Director: Patricia Cardoso
Screenwriters: George LaVoo, Josefina Lopez

Institute History

  • 2002 Sundance Film Festival

Description

Curves on a blossoming young woman can be sexy, but not if you are told you have too many of them. Real Women Have Curves is a humorous and warmhearted look at a Mexican American teenage girl coming of age in a boiling cauldron of cultural expectations, class constrictions, family duty, and her own personal aspirations. In this auspicious debut, Patricia Cardoso gives us a cast of characters we very rarely see—working class Latina woman—with refreshing human complexity.

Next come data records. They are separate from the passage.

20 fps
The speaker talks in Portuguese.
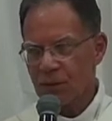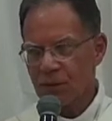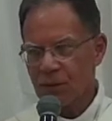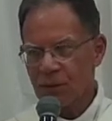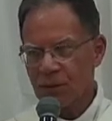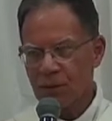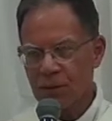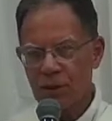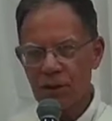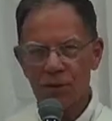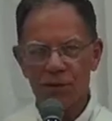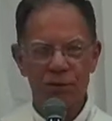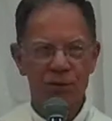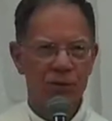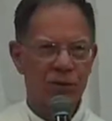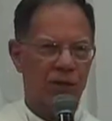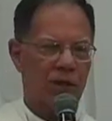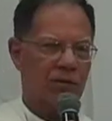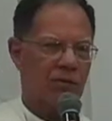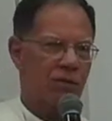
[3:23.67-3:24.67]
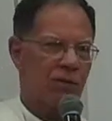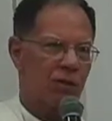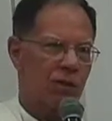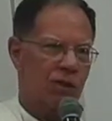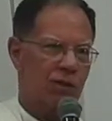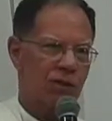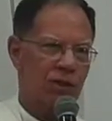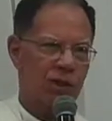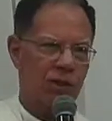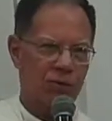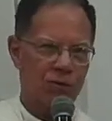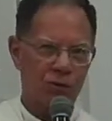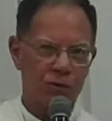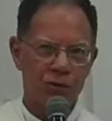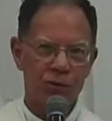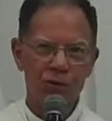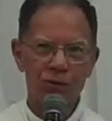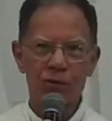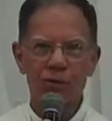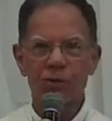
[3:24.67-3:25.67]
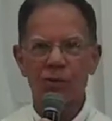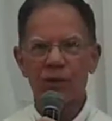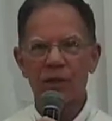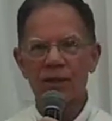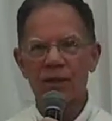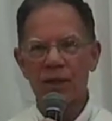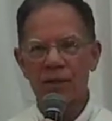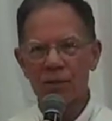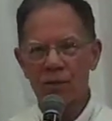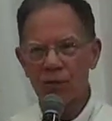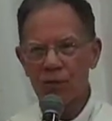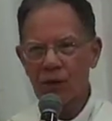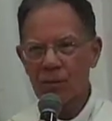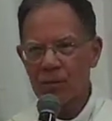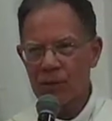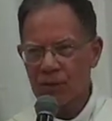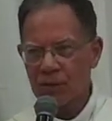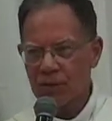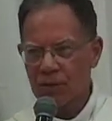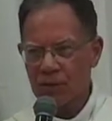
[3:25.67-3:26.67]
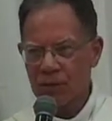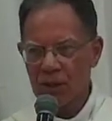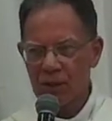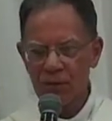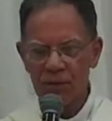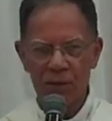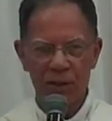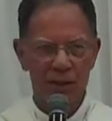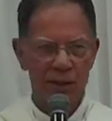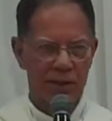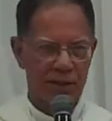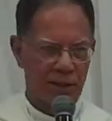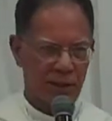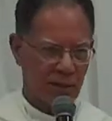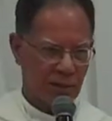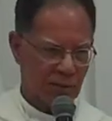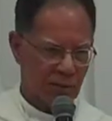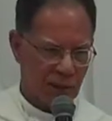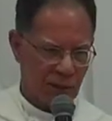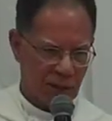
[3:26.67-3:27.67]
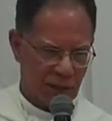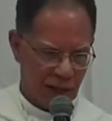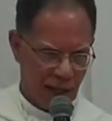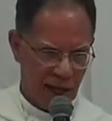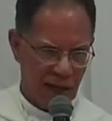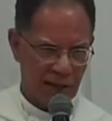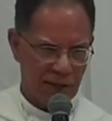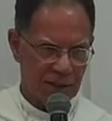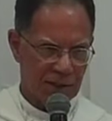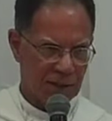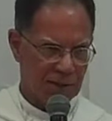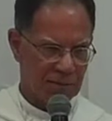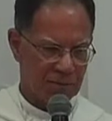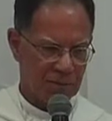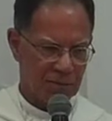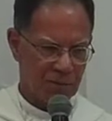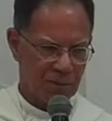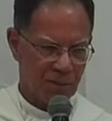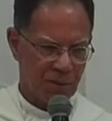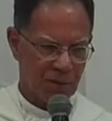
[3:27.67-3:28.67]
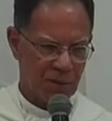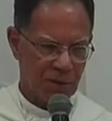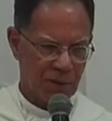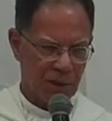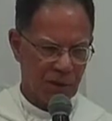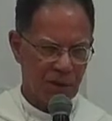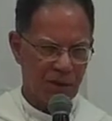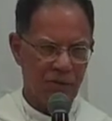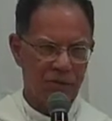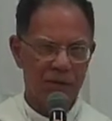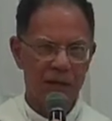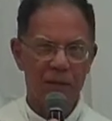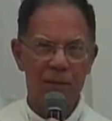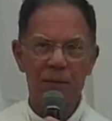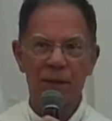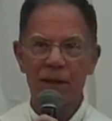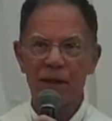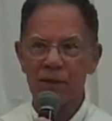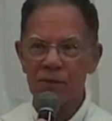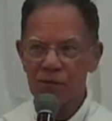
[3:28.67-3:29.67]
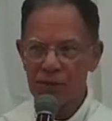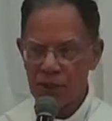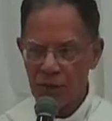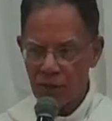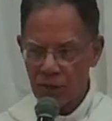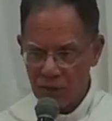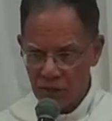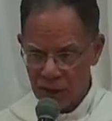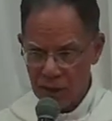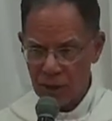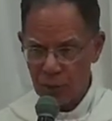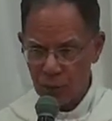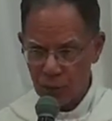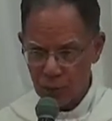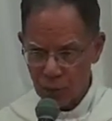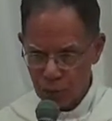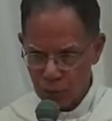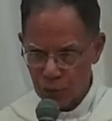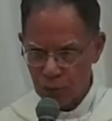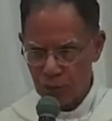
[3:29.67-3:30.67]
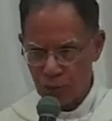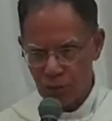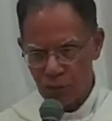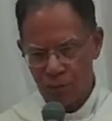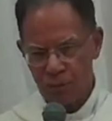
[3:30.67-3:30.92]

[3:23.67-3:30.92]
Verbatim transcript: Deus enviou Jesus com uma missão determinada. Ele veio para salvar o mundo.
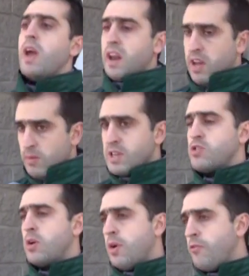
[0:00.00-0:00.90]
En el
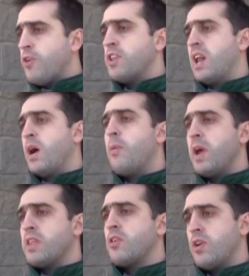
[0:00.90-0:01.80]
gimnasio Almafuerte a las
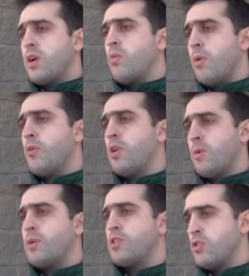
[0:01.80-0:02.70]
20 horas jugamos el
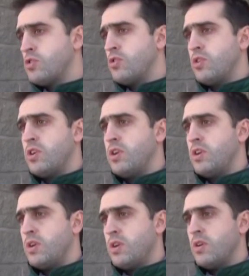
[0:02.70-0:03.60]
amistoso y... El día
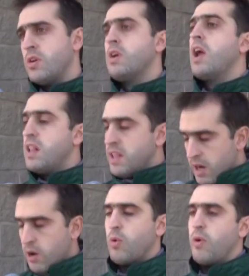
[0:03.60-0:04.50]
jueves. El
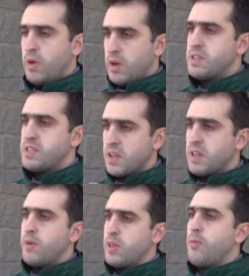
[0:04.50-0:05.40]
día jueves,
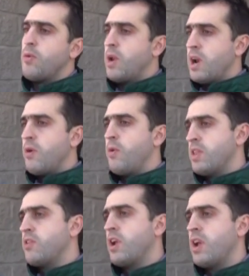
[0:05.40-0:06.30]
exactamente, vamos a jugar a las
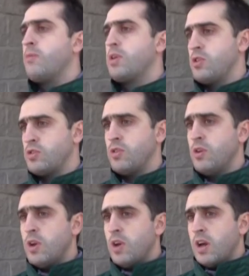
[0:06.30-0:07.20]
20 horas el amistoso.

Ana, a first generation Mexican American teenager living in East Los Angeles, has just graduated from high school. Because she is a talented writer, a caring teacher urges her to apply to college. Ana secretly is excited about the possibility, tubu her overbearing and hyper-critical mother, Carmen, insists that it is time for her to help provide for the family by working in her sister's sewing factory, it seems as if Ana's fate is unhappily sealed, but her indomitable will to reach beyond a sweatshop life eventually leads her to burst, defiant and resplendent, through every restriction on her life.

America Ferrera and Lupe Ontiveros are wonderful as Ana and her mom as they deal with all of the unexpected curves life throws at them. Based on the play by Josephina Lopez, which is rooted in her own experience, Real Women Have Curves gives a fresh new voice to the yearnings of Chicana women struggling against insecurities to love themselves and find respect in the world.